- [To do]: Starting at the line below that contains "[0:13.00-0:14.00]" and ending at the line that contains "Word for word: ఈజీ", retype each line exactly as it stands, but omit the pictures.

- [Data for review]:
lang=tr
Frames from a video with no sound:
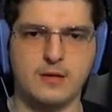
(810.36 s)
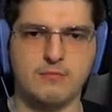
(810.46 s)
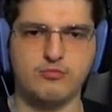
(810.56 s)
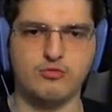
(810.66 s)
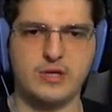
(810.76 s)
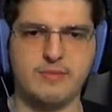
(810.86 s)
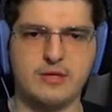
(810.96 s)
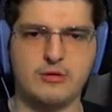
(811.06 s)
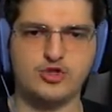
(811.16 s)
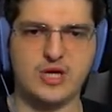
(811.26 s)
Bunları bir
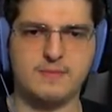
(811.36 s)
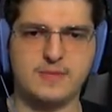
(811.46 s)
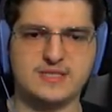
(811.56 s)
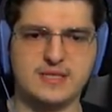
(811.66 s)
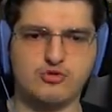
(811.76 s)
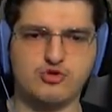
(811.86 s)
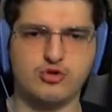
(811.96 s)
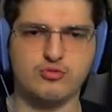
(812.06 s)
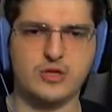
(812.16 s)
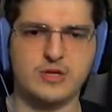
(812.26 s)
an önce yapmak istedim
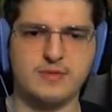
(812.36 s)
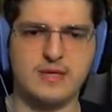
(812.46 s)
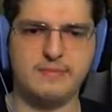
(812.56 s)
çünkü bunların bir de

* * *

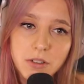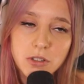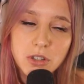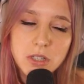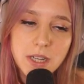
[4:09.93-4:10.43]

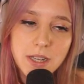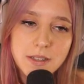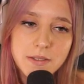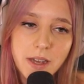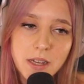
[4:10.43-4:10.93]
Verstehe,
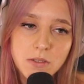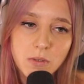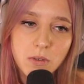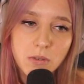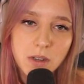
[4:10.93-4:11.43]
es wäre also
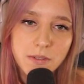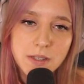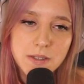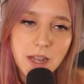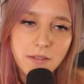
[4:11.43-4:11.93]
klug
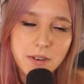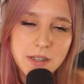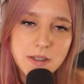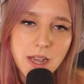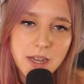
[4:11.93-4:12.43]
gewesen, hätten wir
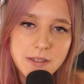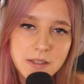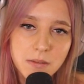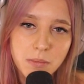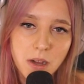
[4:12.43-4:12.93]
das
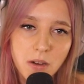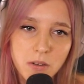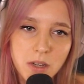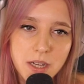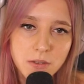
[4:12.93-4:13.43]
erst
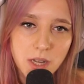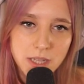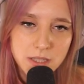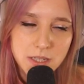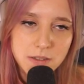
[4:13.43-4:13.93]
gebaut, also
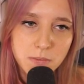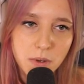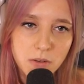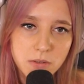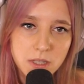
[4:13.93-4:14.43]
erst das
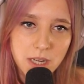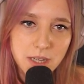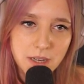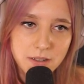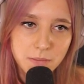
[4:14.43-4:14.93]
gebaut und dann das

* * *

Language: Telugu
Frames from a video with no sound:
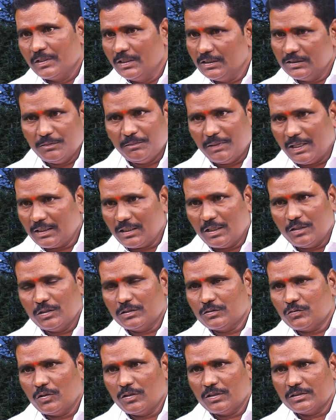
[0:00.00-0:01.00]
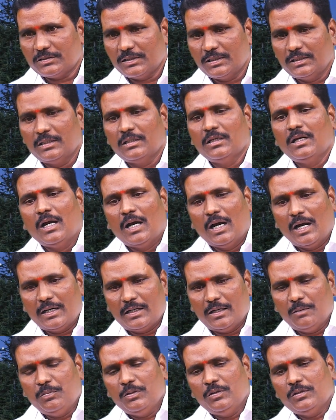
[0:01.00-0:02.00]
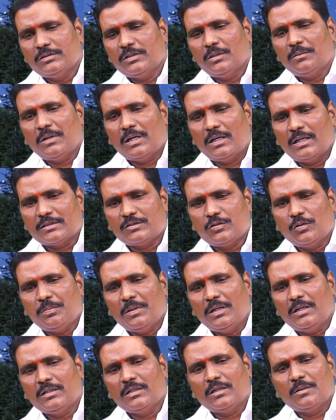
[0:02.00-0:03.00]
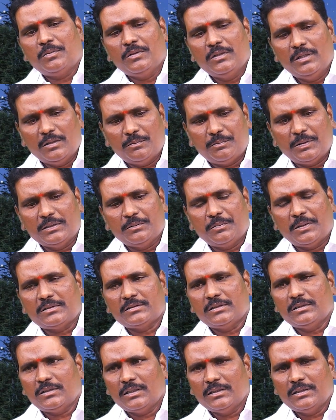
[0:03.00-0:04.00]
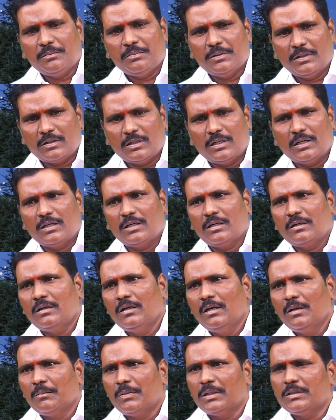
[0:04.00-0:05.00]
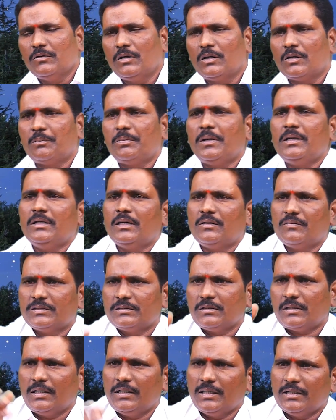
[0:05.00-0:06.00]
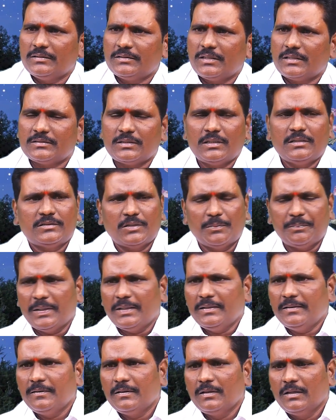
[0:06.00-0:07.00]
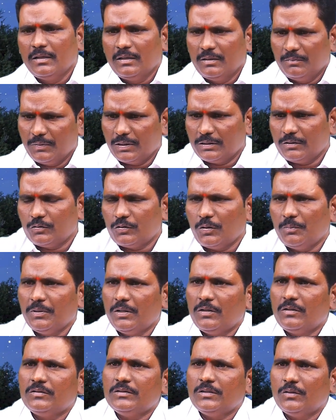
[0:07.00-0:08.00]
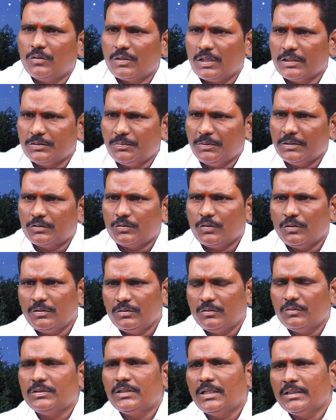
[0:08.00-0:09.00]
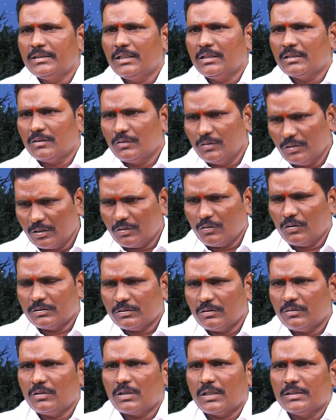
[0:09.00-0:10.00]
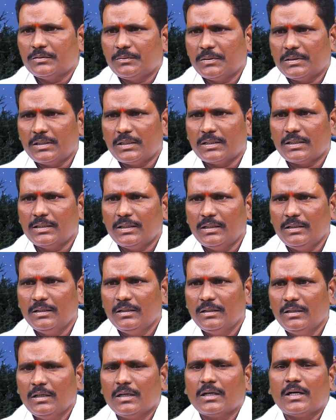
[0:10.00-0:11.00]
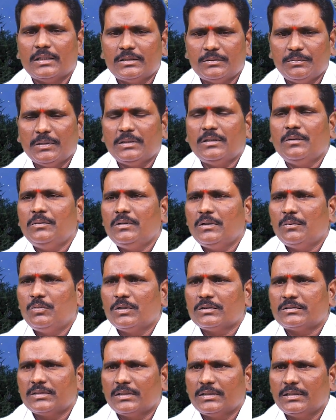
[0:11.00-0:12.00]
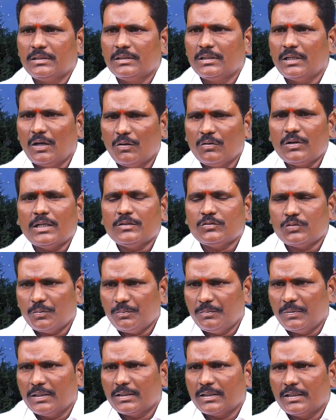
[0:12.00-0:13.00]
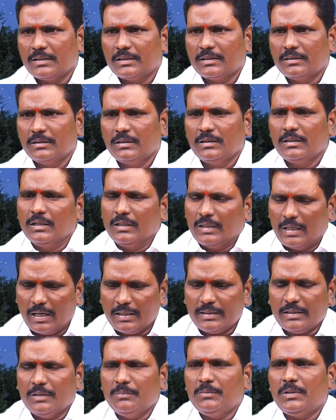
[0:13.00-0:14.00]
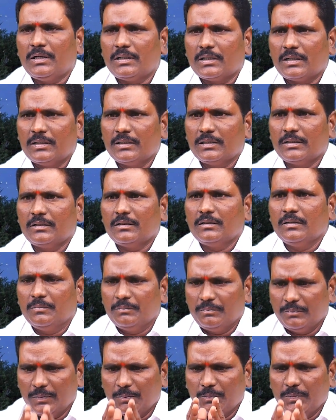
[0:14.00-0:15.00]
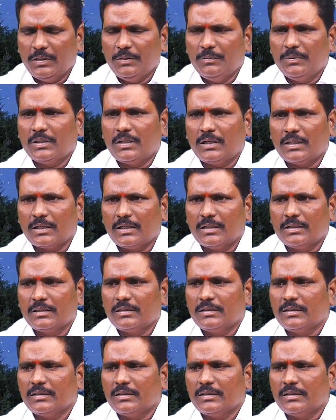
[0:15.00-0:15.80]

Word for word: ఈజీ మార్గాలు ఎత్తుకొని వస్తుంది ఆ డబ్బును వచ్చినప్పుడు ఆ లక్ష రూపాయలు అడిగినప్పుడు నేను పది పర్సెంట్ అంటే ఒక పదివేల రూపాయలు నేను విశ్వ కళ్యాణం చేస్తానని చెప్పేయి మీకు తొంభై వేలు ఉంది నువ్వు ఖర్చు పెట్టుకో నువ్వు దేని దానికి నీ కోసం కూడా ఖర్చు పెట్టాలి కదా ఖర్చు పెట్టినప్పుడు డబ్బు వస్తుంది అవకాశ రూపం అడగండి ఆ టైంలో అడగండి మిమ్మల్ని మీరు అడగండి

- [Result for this exercise]:
[0:13.00-0:14.00]
[0:14.00-0:15.00]
[0:15.00-0:15.80]

Word for word: ఈజీ మార్గాలు ఎత్తుకొని వస్తుంది ఆ డబ్బును వచ్చినప్పుడు ఆ లక్ష రూపాయలు అడిగినప్పుడు నేను పది పర్సెంట్ అంటే ఒక పదివేల రూపాయలు నేను విశ్వ కళ్యాణం చేస్తానని చెప్పేయి మీకు తొంభై వేలు ఉంది నువ్వు ఖర్చు పెట్టుకో నువ్వు దేని దానికి నీ కోసం కూడా ఖర్చు పెట్టాలి కదా ఖర్చు పెట్టినప్పుడు డబ్బు వస్తుంది అవకాశ రూపం అడగండి ఆ టైంలో అడగండి మిమ్మల్ని మీరు అడగండి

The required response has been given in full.